## PROMPT
Set down each entry below exactly as written, keeping the pictures out.
►
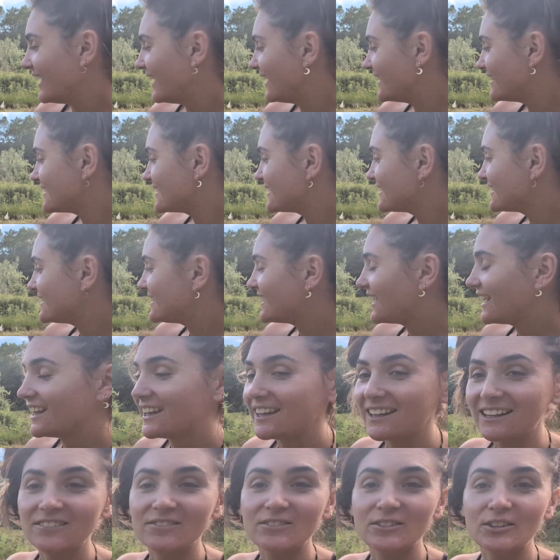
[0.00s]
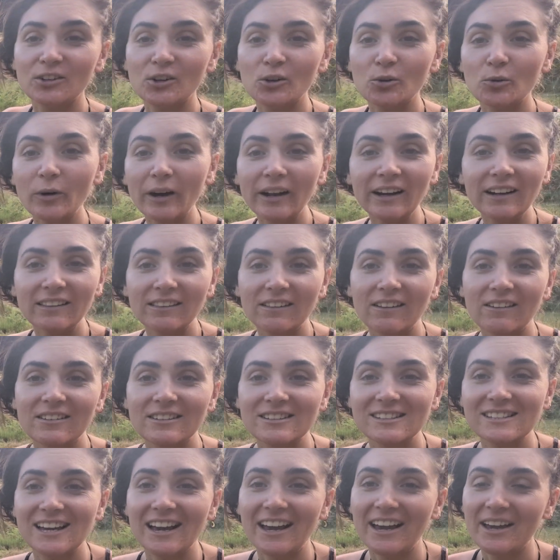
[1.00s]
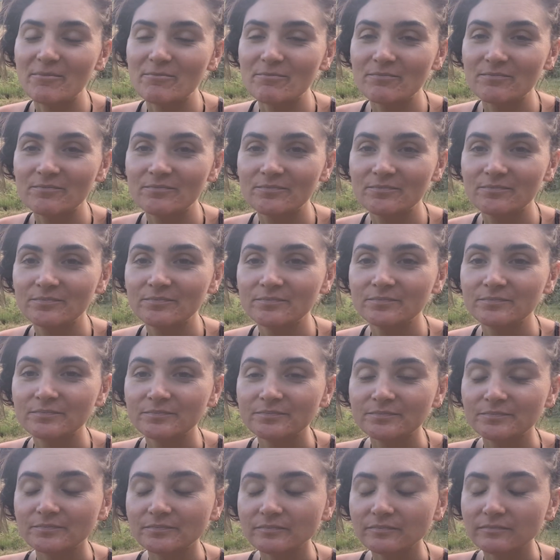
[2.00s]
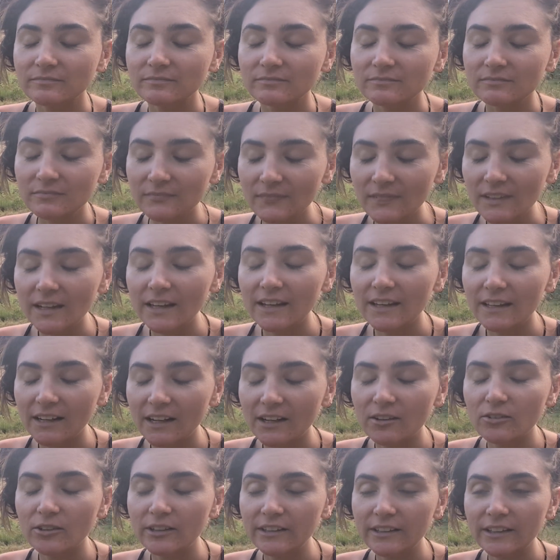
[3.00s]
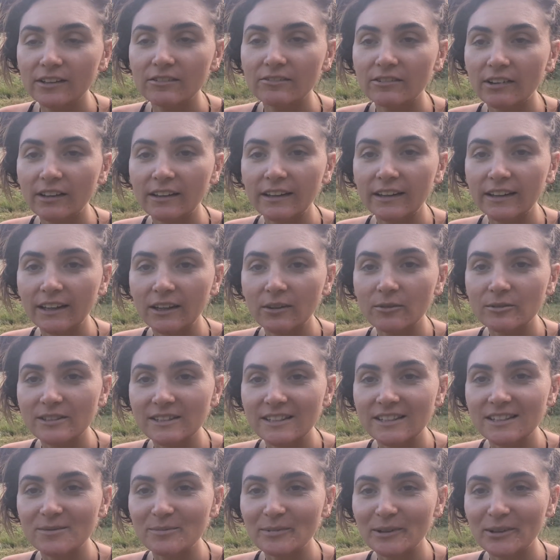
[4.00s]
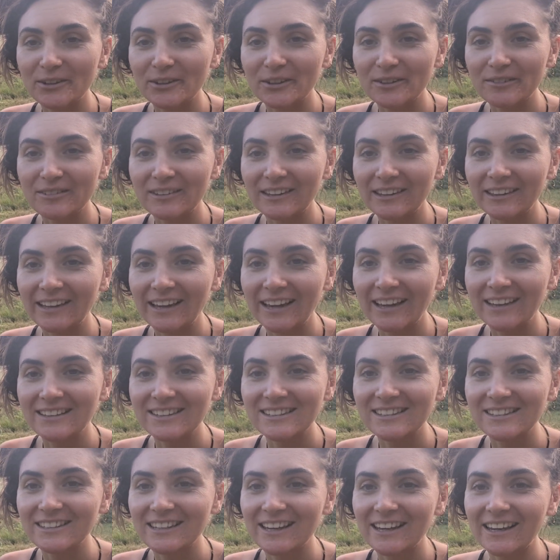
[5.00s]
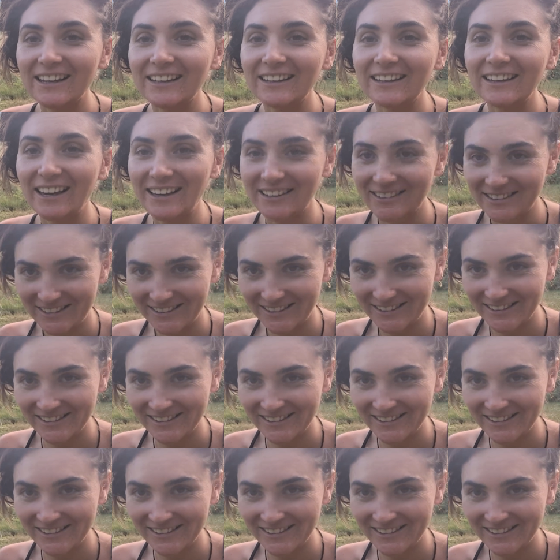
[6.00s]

and stayed for quite a long time. And I really felt like it was the spirit of the land saying yes.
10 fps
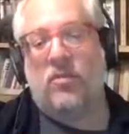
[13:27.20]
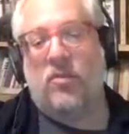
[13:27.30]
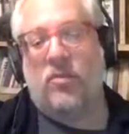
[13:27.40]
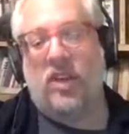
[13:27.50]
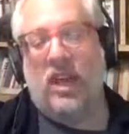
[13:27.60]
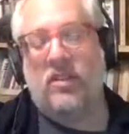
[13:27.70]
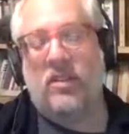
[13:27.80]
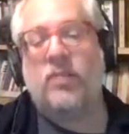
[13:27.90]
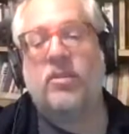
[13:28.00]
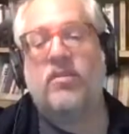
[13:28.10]
We have a
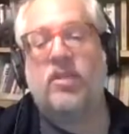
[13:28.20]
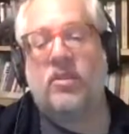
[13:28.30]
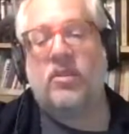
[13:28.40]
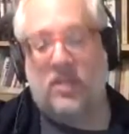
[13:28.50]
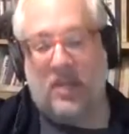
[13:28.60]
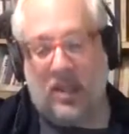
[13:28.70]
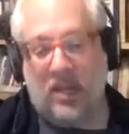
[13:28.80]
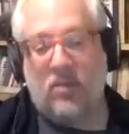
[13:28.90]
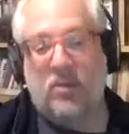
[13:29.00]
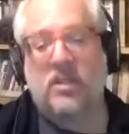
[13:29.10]
little bit of funding from the state
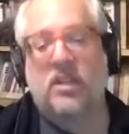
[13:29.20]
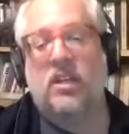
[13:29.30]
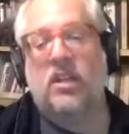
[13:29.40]
government,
◄
## YOUR RESPONSE
[0.00s]
[1.00s]
[2.00s]
[3.00s]
[4.00s]
[5.00s]
[6.00s]

and stayed for quite a long time. And I really felt like it was the spirit of the land saying yes.
10 fps
[13:27.20]
[13:27.30]
[13:27.40]
[13:27.50]
[13:27.60]
[13:27.70]
[13:27.80]
[13:27.90]
[13:28.00]
[13:28.10]
We have a
[13:28.20]
[13:28.30]
[13:28.40]
[13:28.50]
[13:28.60]
[13:28.70]
[13:28.80]
[13:28.90]
[13:29.00]
[13:29.10]
little bit of funding from the state
[13:29.20]
[13:29.30]
[13:29.40]
government,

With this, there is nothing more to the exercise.